> Working data:
-- Opening Marker --

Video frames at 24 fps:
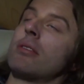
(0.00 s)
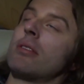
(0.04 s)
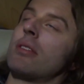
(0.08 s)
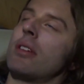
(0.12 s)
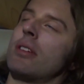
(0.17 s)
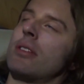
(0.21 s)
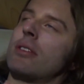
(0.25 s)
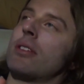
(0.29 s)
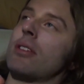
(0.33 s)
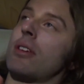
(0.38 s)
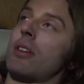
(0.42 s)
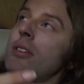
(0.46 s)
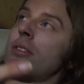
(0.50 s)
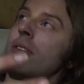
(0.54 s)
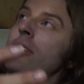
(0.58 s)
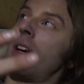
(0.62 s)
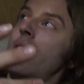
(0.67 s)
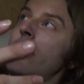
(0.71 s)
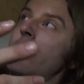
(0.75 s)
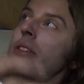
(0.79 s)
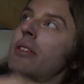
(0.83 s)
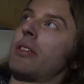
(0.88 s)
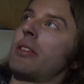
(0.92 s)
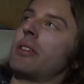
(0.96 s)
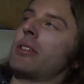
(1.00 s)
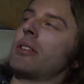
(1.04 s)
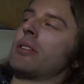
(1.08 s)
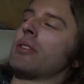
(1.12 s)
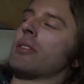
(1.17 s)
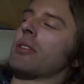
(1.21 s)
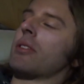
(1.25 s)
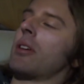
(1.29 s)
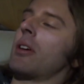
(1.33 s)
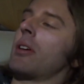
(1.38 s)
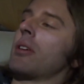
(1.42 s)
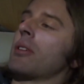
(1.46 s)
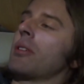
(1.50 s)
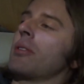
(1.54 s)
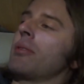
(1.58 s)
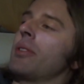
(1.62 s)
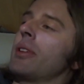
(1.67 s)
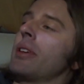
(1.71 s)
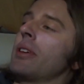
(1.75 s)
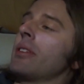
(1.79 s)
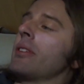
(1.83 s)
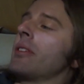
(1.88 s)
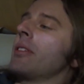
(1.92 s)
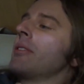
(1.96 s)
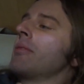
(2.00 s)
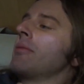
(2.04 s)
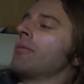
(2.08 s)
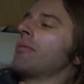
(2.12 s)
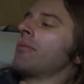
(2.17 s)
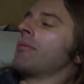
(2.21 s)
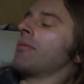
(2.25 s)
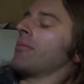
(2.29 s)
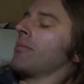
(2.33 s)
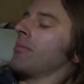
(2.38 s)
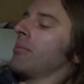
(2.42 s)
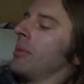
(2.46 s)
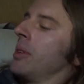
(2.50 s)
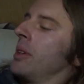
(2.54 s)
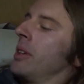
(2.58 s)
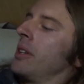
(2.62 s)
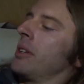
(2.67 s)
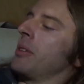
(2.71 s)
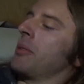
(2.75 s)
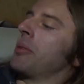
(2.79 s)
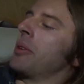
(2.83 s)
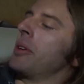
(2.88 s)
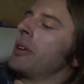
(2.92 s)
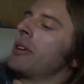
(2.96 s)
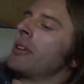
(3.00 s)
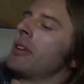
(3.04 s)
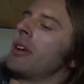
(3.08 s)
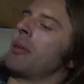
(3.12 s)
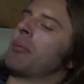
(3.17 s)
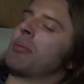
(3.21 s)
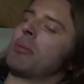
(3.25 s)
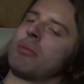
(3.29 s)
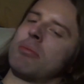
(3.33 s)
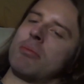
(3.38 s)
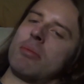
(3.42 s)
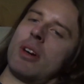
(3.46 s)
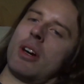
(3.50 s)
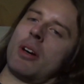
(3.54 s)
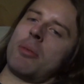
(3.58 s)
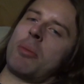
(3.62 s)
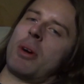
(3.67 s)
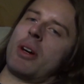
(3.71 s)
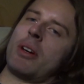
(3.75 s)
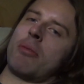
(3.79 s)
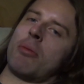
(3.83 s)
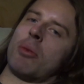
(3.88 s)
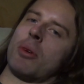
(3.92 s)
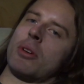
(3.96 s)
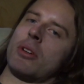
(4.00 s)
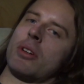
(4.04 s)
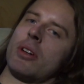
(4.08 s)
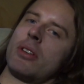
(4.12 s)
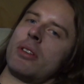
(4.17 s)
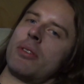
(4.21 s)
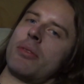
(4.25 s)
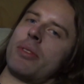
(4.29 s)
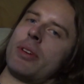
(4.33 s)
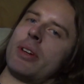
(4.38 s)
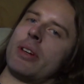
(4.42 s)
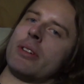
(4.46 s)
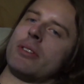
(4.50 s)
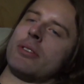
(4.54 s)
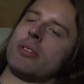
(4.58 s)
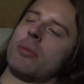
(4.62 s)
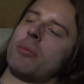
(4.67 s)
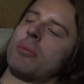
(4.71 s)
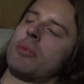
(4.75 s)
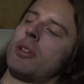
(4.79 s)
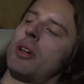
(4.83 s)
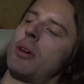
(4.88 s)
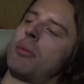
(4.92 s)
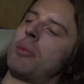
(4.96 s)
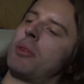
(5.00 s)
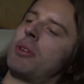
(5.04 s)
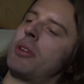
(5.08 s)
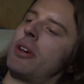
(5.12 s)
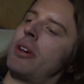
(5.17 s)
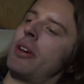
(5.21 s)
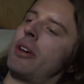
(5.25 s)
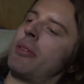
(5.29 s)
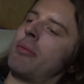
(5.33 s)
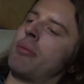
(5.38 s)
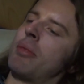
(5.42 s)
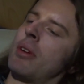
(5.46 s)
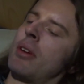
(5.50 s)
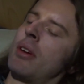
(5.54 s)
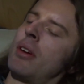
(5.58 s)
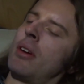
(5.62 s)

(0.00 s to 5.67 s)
It's technically just a cargo van, but anyway, I might work on the van sometime today.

-- Closing Marker --

> What to do:
What is needed is the whole listing again, set down exactly, without its pictures.

> Solution for this problem:
Video frames at 24 fps:
(0.00 s)
(0.04 s)
(0.08 s)
(0.12 s)
(0.17 s)
(0.21 s)
(0.25 s)
(0.29 s)
(0.33 s)
(0.38 s)
(0.42 s)
(0.46 s)
(0.50 s)
(0.54 s)
(0.58 s)
(0.62 s)
(0.67 s)
(0.71 s)
(0.75 s)
(0.79 s)
(0.83 s)
(0.88 s)
(0.92 s)
(0.96 s)
(1.00 s)
(1.04 s)
(1.08 s)
(1.12 s)
(1.17 s)
(1.21 s)
(1.25 s)
(1.29 s)
(1.33 s)
(1.38 s)
(1.42 s)
(1.46 s)
(1.50 s)
(1.54 s)
(1.58 s)
(1.62 s)
(1.67 s)
(1.71 s)
(1.75 s)
(1.79 s)
(1.83 s)
(1.88 s)
(1.92 s)
(1.96 s)
(2.00 s)
(2.04 s)
(2.08 s)
(2.12 s)
(2.17 s)
(2.21 s)
(2.25 s)
(2.29 s)
(2.33 s)
(2.38 s)
(2.42 s)
(2.46 s)
(2.50 s)
(2.54 s)
(2.58 s)
(2.62 s)
(2.67 s)
(2.71 s)
(2.75 s)
(2.79 s)
(2.83 s)
(2.88 s)
(2.92 s)
(2.96 s)
(3.00 s)
(3.04 s)
(3.08 s)
(3.12 s)
(3.17 s)
(3.21 s)
(3.25 s)
(3.29 s)
(3.33 s)
(3.38 s)
(3.42 s)
(3.46 s)
(3.50 s)
(3.54 s)
(3.58 s)
(3.62 s)
(3.67 s)
(3.71 s)
(3.75 s)
(3.79 s)
(3.83 s)
(3.88 s)
(3.92 s)
(3.96 s)
(4.00 s)
(4.04 s)
(4.08 s)
(4.12 s)
(4.17 s)
(4.21 s)
(4.25 s)
(4.29 s)
(4.33 s)
(4.38 s)
(4.42 s)
(4.46 s)
(4.50 s)
(4.54 s)
(4.58 s)
(4.62 s)
(4.67 s)
(4.71 s)
(4.75 s)
(4.79 s)
(4.83 s)
(4.88 s)
(4.92 s)
(4.96 s)
(5.00 s)
(5.04 s)
(5.08 s)
(5.12 s)
(5.17 s)
(5.21 s)
(5.25 s)
(5.29 s)
(5.33 s)
(5.38 s)
(5.42 s)
(5.46 s)
(5.50 s)
(5.54 s)
(5.58 s)
(5.62 s)

(0.00 s to 5.67 s)
It's technically just a cargo van, but anyway, I might work on the van sometime today.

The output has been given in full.